Top of RAW DATA

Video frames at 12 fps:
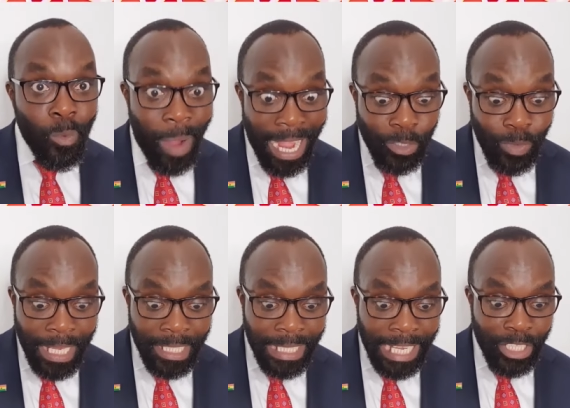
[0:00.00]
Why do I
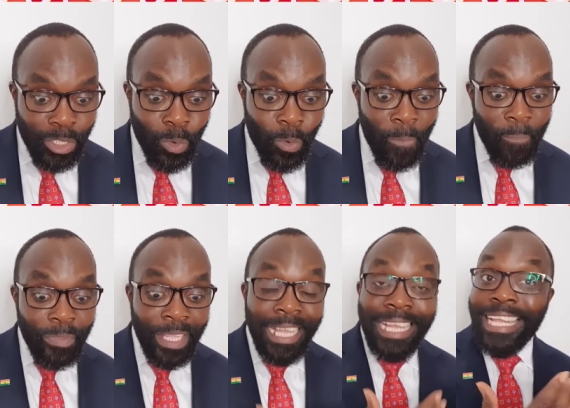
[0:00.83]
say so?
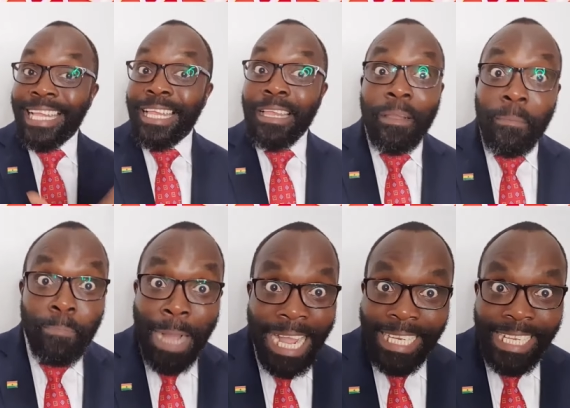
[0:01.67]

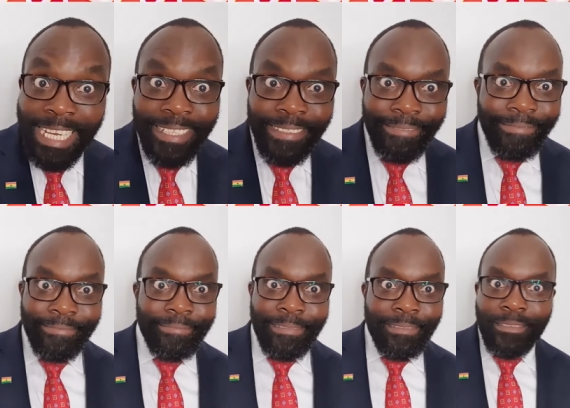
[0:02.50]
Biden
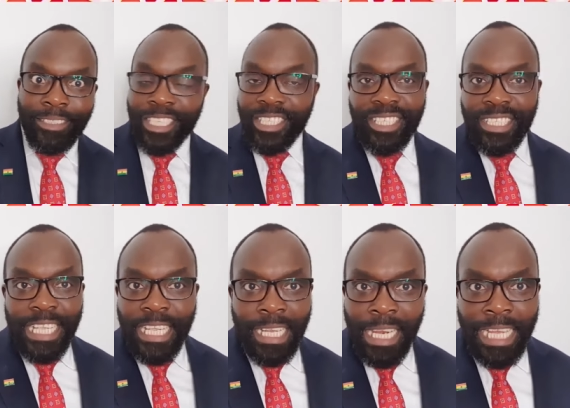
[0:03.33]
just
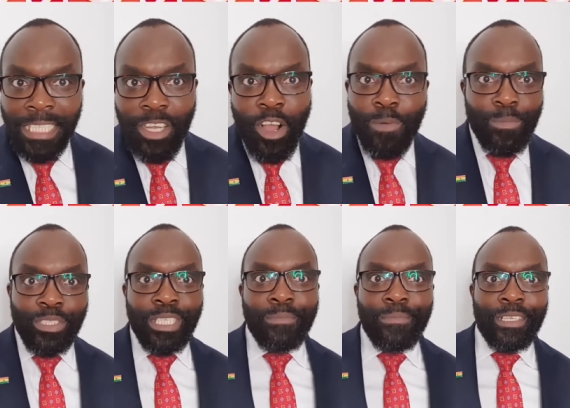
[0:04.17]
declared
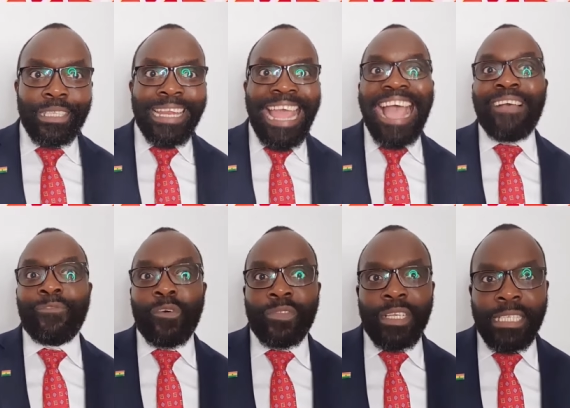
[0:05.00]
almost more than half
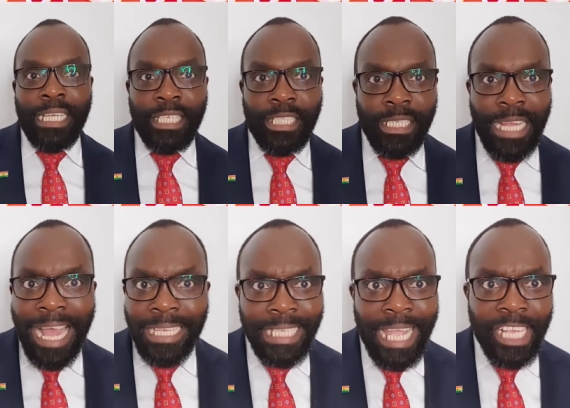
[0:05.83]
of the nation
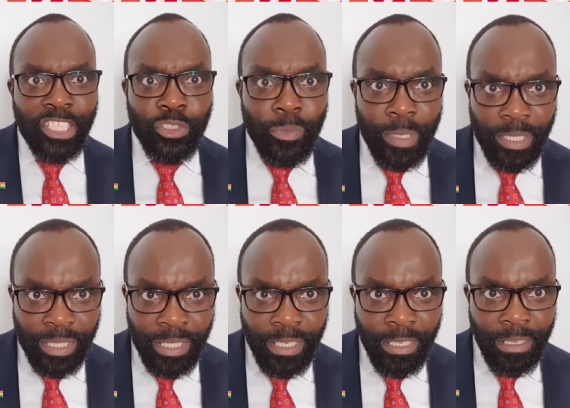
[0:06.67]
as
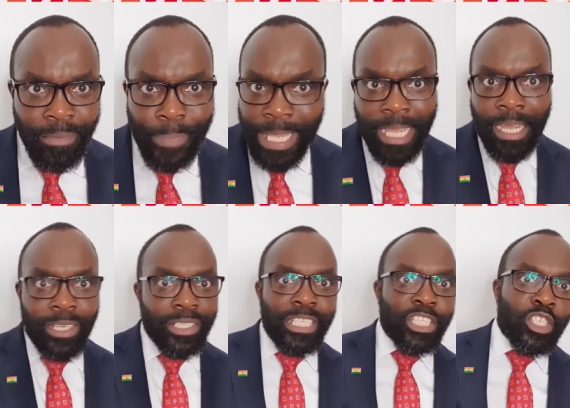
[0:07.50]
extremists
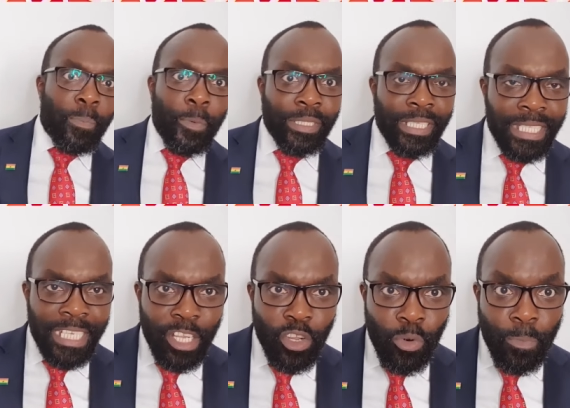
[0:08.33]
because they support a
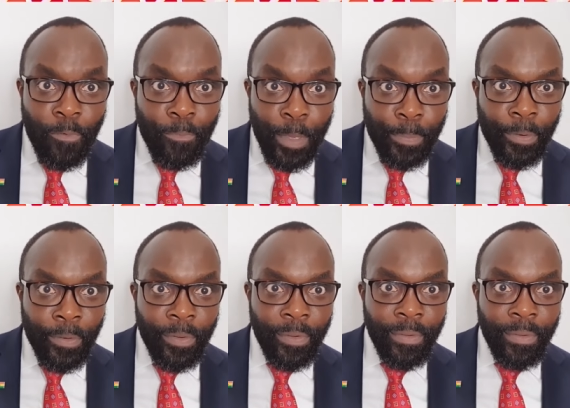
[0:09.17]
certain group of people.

Bottom of RAW DATA

Output the records exactly as they appear, skipping any pictures.

Video frames at 12 fps:
[0:00.00]
Why do I
[0:00.83]
say so?
[0:01.67]

[0:02.50]
Biden
[0:03.33]
just
[0:04.17]
declared
[0:05.00]
almost more than half
[0:05.83]
of the nation
[0:06.67]
as
[0:07.50]
extremists
[0:08.33]
because they support a
[0:09.17]
certain group of people.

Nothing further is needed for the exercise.